Thursday, March 18, 2010

Why does brown taste to good?

Often times the goal of a cooking method or technique is to achieve a brown color. Grilling, roasting, sauteing, searing, etc. etc., all processes undertaken to give color ingredients.
Brown food tastes better; we see the color in cooked foods and subconsciously are drawn to it. Charred steak, roasted vegetables, caramel sauce,toasted bread, golden brown fried potatoes; they all look very appetizing. Our brains know it, but does our mind understand it?

Let me try to explain. There are two types of browning:
1. Caramelization: The browning of sugar molecules happens around 310 degrees. Molecules get shaken up by the energy of the high heat, the atoms rattle apart and come back together in a wide array of compounds, browning occurs and great complexity of flavor develops. Consider the difference between eating a spoonful of table sugar, and a taking on a spoonful of caramel.

2. Maillard Reaction: A similar chemical process, but in molecules other than sugars such as carbohydrates and amino acids. Molecules are busted up and reconvene in tastier ones, this reaction is accompanied by a brown color. Giving us things like espresso, porters and stouts, chocolate, and toast.
Better Browning
If brown is your goal, there are a few things measures you can take to get you closer to your color.
Keep it dry: Browning will not occur in the presence of moisture. Since water can't be heated to more that 212 degrees, browning is excluded. This is why we pat our fish and meat dry before cooking.

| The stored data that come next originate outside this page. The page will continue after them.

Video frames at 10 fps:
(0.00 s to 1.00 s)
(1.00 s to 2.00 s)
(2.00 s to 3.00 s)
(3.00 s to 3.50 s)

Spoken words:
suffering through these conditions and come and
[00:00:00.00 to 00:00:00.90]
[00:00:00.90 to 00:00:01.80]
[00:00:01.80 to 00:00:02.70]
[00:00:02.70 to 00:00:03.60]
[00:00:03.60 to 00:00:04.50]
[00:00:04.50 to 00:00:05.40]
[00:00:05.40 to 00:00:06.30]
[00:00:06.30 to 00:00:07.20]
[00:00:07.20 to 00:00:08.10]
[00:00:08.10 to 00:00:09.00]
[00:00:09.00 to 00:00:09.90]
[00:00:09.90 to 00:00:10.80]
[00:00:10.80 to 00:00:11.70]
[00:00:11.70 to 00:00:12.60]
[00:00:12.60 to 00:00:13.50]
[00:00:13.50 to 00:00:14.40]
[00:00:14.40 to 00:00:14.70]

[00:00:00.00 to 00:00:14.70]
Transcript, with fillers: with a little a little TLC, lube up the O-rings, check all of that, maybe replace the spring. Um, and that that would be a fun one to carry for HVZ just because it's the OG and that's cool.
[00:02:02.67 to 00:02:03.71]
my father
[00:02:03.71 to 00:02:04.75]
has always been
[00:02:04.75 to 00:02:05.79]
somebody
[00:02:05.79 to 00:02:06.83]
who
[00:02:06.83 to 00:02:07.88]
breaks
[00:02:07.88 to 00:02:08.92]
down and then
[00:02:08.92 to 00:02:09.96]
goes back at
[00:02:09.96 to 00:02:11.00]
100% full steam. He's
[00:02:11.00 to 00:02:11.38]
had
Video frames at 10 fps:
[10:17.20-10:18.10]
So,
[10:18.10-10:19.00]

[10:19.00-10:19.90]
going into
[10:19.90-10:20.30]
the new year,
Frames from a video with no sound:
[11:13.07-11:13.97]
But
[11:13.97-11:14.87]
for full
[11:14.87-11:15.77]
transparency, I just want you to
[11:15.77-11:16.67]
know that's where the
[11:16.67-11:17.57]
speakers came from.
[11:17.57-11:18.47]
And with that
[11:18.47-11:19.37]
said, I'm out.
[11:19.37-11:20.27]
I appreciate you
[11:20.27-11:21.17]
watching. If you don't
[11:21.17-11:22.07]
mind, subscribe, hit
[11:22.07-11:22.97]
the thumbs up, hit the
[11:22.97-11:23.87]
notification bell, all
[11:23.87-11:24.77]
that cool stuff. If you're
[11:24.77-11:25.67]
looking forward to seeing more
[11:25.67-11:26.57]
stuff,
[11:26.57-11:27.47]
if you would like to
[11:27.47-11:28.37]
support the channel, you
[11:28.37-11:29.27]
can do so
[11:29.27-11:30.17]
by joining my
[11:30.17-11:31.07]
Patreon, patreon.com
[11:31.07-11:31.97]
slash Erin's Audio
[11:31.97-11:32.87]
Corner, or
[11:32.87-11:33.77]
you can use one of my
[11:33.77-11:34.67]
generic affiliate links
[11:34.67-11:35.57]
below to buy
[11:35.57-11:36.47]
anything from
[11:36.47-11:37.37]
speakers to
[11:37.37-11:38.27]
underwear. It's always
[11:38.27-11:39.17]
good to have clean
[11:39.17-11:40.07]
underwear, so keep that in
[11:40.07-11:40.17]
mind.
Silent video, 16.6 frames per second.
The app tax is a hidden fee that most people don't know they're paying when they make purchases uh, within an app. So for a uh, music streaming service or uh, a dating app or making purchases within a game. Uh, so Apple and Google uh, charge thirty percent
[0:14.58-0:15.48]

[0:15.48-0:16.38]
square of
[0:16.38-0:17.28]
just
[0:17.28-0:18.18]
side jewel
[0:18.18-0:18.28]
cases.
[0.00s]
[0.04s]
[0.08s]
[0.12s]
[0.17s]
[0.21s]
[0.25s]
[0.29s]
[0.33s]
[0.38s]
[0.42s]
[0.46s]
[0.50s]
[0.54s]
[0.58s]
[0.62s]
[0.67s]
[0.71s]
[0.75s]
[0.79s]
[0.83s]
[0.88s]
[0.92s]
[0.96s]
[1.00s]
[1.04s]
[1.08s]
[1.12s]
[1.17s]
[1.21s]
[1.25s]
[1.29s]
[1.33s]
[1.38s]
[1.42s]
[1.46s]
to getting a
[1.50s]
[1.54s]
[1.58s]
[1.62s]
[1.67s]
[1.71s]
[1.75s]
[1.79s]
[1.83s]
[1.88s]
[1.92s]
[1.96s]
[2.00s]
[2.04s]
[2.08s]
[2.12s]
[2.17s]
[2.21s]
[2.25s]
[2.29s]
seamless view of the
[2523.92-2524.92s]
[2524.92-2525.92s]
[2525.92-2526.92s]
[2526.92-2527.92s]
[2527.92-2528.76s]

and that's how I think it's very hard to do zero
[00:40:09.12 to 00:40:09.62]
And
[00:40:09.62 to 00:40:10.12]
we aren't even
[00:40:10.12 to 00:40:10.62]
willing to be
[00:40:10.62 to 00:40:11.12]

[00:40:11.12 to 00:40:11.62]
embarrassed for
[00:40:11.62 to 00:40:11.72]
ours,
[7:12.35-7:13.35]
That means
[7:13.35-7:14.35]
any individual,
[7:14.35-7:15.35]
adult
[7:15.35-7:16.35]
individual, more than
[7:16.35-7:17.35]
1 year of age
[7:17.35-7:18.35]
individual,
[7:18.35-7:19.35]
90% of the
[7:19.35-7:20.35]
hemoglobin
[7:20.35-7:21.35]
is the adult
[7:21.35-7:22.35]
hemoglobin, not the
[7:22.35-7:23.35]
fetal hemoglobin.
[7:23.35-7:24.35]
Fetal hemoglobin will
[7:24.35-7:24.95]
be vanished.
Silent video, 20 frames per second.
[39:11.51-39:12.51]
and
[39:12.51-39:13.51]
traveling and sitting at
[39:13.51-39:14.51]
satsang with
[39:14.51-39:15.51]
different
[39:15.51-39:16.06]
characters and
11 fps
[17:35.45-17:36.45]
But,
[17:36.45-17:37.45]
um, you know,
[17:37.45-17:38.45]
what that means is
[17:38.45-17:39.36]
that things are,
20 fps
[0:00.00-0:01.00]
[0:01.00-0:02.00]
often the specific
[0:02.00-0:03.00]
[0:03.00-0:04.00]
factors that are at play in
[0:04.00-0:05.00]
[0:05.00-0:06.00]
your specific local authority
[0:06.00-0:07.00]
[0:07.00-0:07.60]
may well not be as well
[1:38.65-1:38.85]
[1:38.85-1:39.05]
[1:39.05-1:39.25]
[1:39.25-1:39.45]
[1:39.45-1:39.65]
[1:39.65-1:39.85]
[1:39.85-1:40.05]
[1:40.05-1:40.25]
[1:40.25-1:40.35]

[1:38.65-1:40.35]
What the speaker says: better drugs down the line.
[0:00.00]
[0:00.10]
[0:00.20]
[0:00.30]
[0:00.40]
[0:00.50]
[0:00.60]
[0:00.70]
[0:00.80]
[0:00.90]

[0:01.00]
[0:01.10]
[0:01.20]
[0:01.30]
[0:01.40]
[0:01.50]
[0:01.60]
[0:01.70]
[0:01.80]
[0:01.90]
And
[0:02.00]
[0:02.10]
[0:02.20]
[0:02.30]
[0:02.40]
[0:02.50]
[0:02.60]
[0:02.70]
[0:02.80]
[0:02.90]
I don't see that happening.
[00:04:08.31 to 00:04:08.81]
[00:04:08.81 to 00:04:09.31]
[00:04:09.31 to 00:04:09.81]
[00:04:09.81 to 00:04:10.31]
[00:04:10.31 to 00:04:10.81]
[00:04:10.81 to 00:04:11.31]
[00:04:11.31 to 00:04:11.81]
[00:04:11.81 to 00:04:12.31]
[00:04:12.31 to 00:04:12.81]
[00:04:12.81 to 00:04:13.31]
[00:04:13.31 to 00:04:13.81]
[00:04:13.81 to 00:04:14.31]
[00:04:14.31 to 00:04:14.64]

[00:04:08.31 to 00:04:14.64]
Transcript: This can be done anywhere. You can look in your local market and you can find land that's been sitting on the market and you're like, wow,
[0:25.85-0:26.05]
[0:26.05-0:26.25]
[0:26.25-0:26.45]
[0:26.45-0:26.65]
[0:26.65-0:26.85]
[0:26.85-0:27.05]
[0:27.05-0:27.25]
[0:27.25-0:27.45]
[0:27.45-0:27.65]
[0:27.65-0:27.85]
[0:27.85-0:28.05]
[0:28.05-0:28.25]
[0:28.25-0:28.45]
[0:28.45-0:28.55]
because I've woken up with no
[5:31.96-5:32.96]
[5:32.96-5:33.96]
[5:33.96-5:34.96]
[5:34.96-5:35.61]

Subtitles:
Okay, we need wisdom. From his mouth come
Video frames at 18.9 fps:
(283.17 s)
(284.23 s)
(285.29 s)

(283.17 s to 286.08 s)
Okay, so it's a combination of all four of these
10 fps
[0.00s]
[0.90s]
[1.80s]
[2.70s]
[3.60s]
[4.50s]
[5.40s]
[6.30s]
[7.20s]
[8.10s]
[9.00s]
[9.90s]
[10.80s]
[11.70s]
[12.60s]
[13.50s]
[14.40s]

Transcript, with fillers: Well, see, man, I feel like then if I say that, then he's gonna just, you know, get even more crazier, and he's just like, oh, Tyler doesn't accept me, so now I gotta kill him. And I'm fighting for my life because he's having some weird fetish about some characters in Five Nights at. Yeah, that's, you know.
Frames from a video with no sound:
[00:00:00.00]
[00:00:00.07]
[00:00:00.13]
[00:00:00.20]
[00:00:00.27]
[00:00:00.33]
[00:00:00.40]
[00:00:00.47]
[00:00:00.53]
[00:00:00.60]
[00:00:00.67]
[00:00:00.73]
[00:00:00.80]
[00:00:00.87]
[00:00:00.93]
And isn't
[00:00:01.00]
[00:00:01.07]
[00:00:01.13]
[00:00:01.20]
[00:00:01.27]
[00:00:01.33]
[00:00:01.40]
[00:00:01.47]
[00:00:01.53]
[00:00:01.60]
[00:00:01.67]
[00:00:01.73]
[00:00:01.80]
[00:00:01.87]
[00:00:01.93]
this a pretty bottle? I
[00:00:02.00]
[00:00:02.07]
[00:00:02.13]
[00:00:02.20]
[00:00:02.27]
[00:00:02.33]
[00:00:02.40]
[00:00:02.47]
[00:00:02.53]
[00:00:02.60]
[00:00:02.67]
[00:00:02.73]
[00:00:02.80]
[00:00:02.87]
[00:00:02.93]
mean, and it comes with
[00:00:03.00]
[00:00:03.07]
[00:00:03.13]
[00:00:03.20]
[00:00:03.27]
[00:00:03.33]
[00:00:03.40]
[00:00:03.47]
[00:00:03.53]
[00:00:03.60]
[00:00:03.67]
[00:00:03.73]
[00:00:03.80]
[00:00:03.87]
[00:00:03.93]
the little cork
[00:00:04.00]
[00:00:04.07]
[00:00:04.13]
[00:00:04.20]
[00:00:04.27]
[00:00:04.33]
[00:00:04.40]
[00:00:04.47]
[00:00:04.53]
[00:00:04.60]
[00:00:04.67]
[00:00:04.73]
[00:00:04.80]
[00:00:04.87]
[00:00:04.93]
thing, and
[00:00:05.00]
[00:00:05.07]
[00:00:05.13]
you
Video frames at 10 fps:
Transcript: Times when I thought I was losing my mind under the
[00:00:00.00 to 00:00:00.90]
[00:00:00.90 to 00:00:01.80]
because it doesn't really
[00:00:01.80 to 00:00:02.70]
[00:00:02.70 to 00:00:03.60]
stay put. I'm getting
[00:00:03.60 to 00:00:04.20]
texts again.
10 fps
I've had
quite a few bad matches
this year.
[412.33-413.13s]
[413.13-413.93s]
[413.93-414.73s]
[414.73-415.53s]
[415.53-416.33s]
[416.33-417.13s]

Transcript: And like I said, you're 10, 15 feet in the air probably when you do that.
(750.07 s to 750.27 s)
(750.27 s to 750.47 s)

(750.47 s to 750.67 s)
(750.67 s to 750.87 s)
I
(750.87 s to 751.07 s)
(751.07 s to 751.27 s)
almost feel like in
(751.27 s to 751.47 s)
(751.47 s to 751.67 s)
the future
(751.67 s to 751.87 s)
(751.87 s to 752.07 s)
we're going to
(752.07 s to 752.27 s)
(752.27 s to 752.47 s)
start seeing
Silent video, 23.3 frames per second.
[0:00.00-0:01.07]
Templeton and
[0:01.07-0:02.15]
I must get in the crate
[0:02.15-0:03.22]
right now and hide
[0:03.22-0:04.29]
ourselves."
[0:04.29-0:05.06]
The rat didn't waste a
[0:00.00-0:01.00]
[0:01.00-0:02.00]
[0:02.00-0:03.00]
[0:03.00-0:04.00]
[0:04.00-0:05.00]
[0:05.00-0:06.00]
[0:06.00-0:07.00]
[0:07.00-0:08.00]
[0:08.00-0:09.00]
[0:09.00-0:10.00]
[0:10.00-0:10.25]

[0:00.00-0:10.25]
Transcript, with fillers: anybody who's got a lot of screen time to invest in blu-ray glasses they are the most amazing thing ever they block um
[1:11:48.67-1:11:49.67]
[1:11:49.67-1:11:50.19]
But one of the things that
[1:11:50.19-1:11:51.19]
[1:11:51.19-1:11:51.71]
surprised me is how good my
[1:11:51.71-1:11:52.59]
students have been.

This is also why it's hard to brown items with a high moisture content.
Keep it hot: Use a pan that gets hot and stays hot (cast iron or clad stainless steel) . Especially in the case of meat and fish. Whose surface must essentially dehydrate immediately (from such high heat) in order for a brown crust to form.

Keep it lubed: Use enough oil, it's what conducts the heat so well. If you skimp on the fat, you'll see less of that delicious color.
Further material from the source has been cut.